§ **Brief**
Whatever precedes the line containing "[0:00.00-0:01.00]" is not copied; that line and every line after it through the final one below are copied exactly, except pictures.
Material provided Block Start
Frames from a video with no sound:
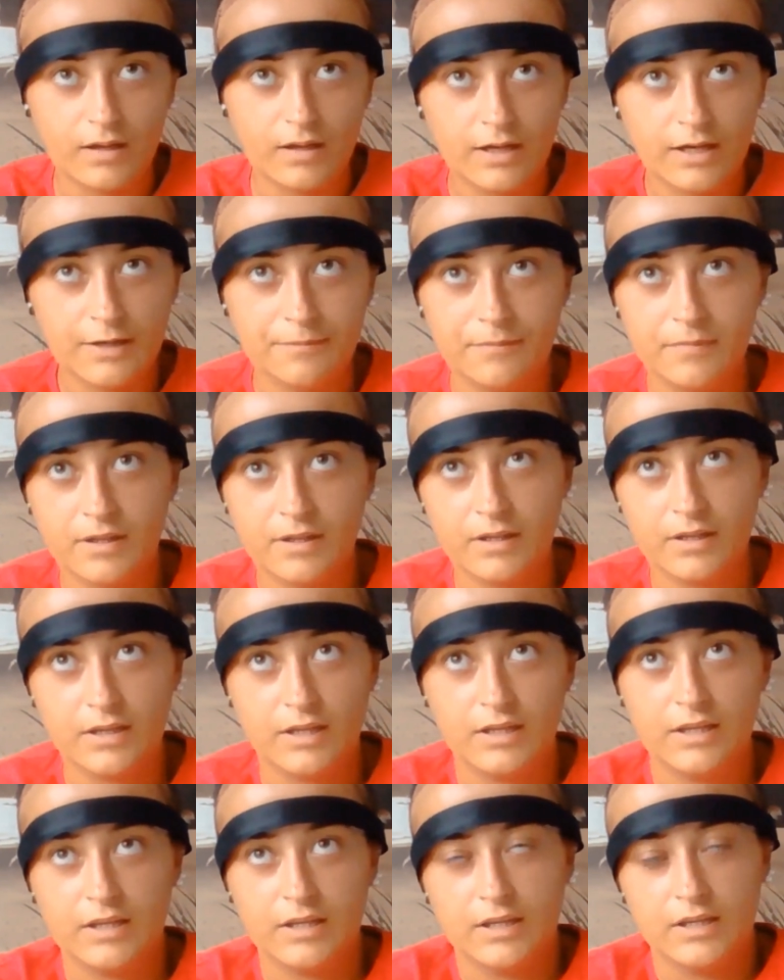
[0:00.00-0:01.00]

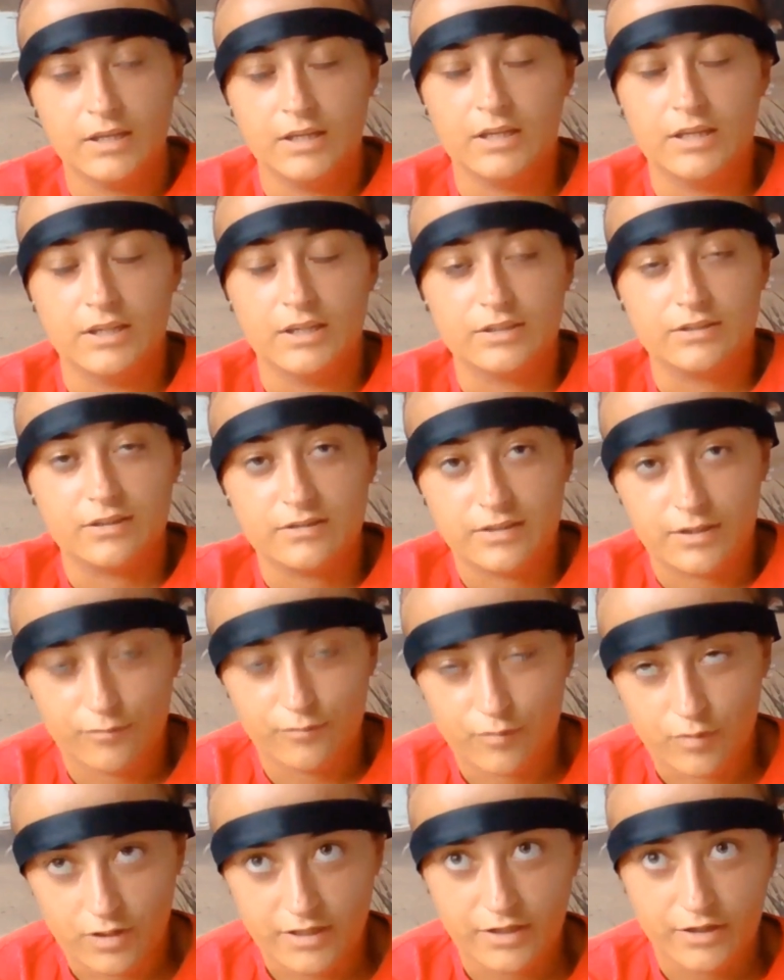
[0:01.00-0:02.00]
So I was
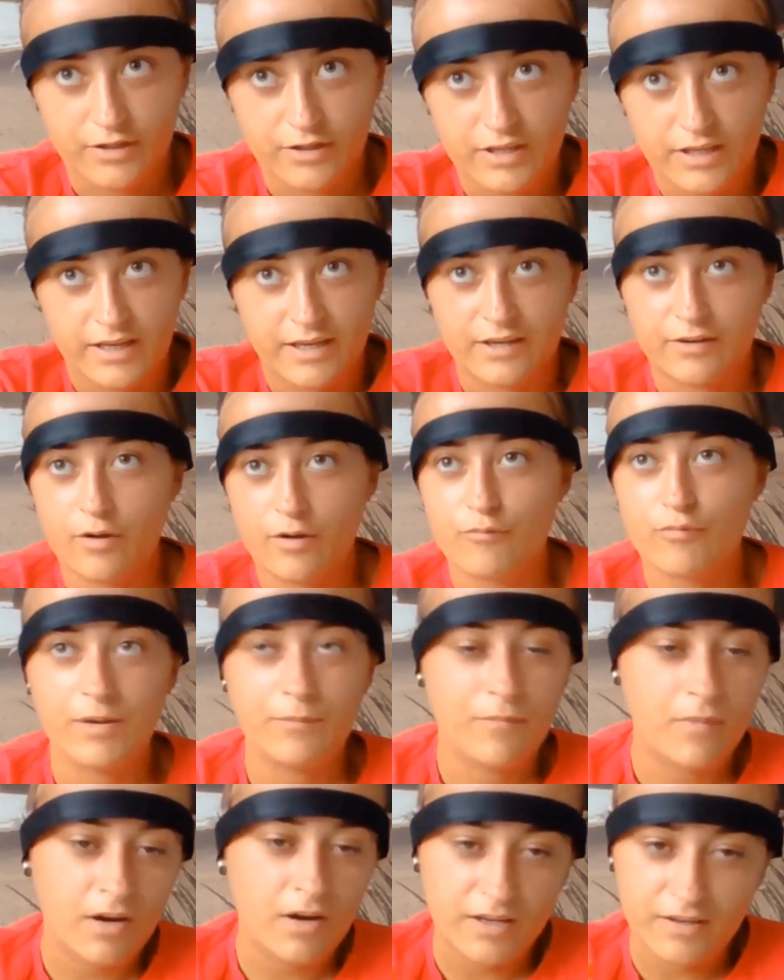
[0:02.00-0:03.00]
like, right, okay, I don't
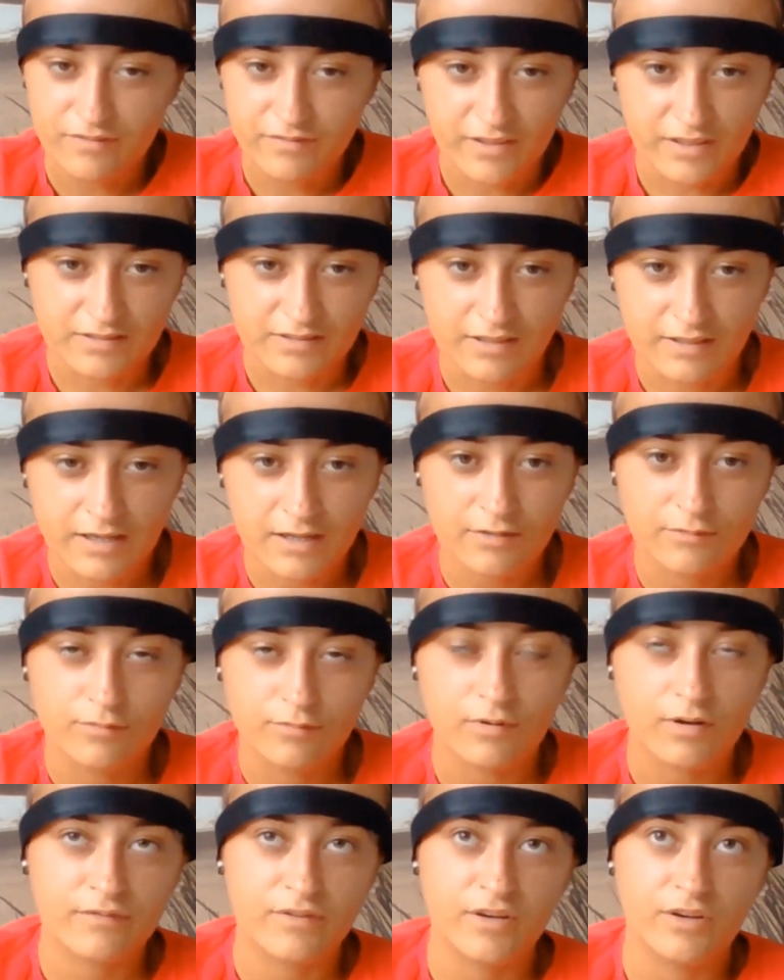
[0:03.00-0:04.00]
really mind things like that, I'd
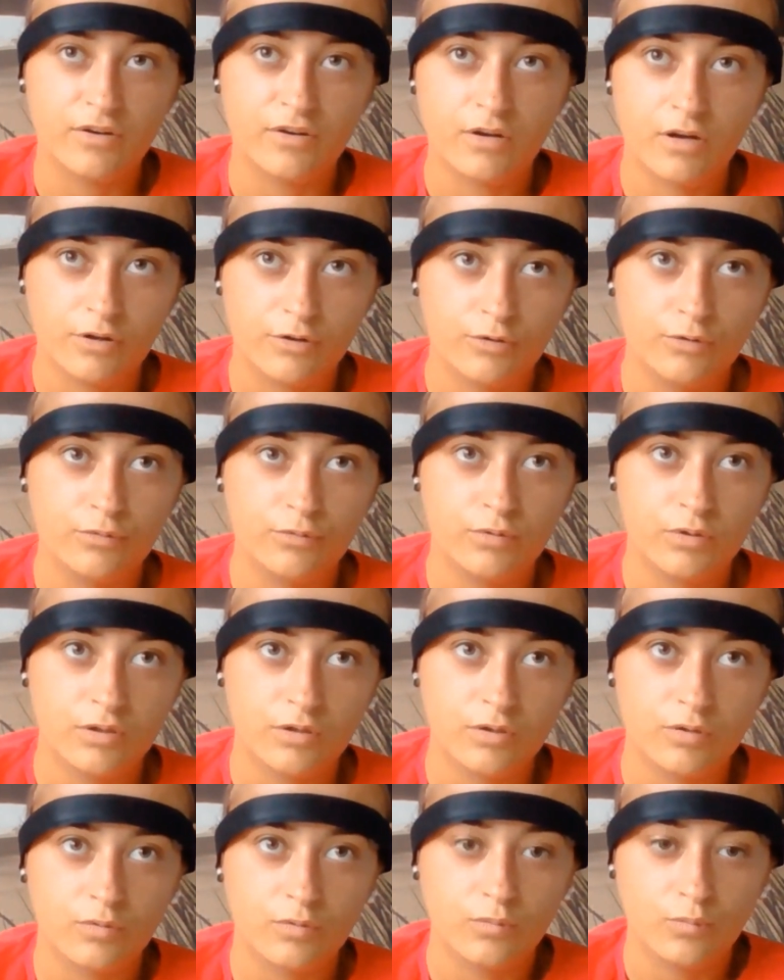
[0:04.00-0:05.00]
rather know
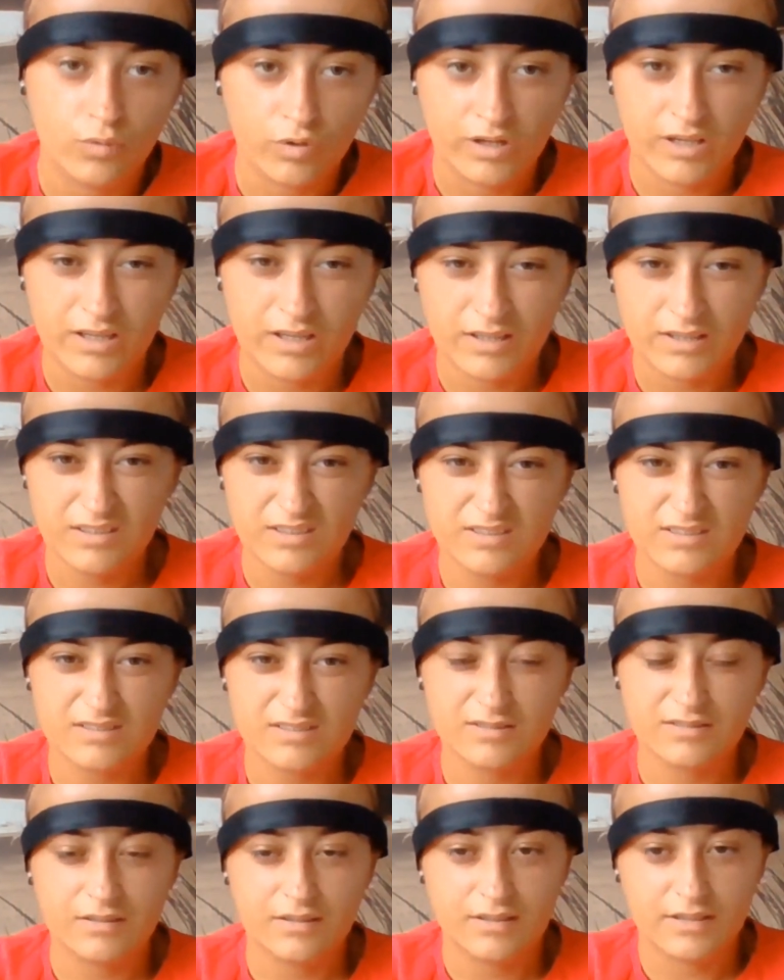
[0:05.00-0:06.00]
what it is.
Material provided Block End
§ **Your response**
[0:00.00-0:01.00]

[0:01.00-0:02.00]
So I was
[0:02.00-0:03.00]
like, right, okay, I don't
[0:03.00-0:04.00]
really mind things like that, I'd
[0:04.00-0:05.00]
rather know
[0:05.00-0:06.00]
what it is.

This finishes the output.